Data to examine section start

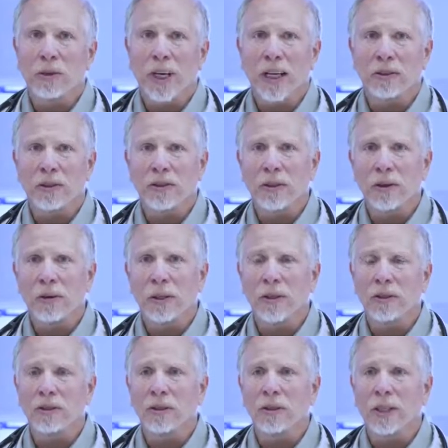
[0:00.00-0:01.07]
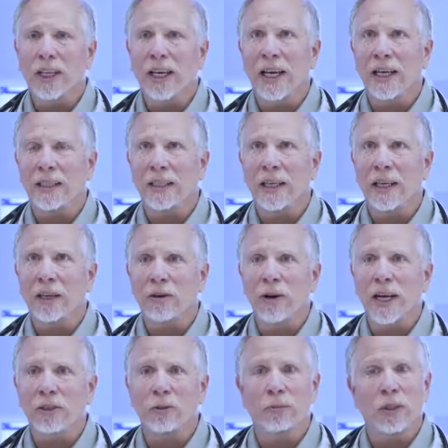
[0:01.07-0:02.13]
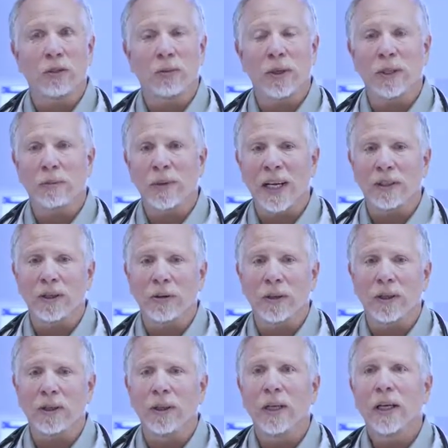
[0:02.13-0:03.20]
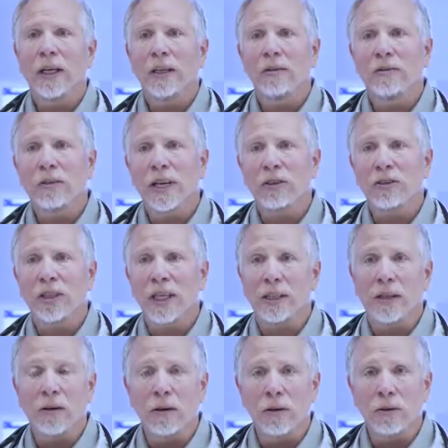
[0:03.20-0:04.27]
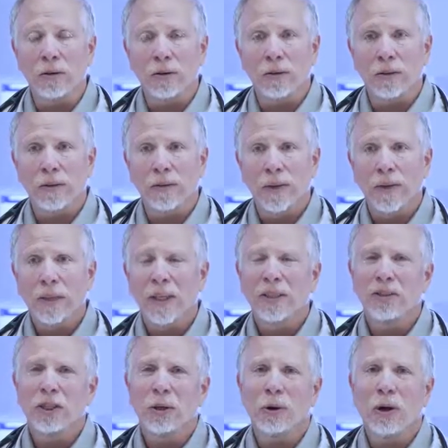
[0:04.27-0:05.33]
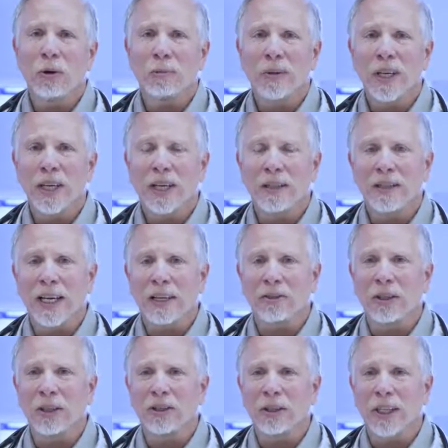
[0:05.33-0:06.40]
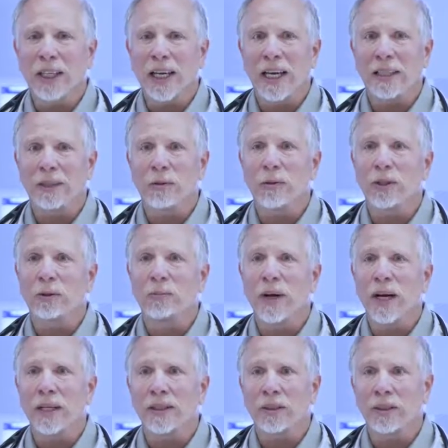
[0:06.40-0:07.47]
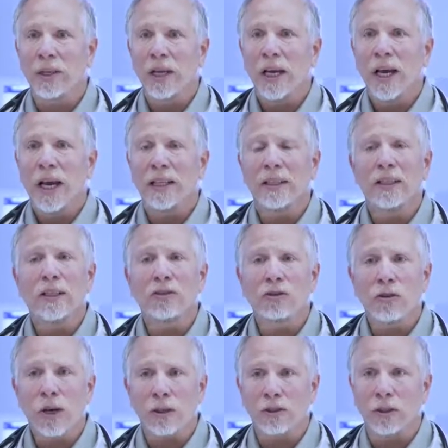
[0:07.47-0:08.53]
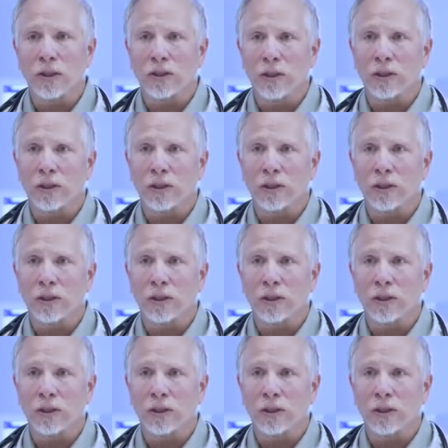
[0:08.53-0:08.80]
procalcitonin is looking at the interaction between the bacterial infection and the host, CRP is actually looking at the response and the destruction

Data to examine section end

● **Task to carry out**
Print each entry above verbatim, pictures left out.

● **Exercise result**
[0:00.00-0:01.07]
[0:01.07-0:02.13]
[0:02.13-0:03.20]
[0:03.20-0:04.27]
[0:04.27-0:05.33]
[0:05.33-0:06.40]
[0:06.40-0:07.47]
[0:07.47-0:08.53]
[0:08.53-0:08.80]
procalcitonin is looking at the interaction between the bacterial infection and the host, CRP is actually looking at the response and the destruction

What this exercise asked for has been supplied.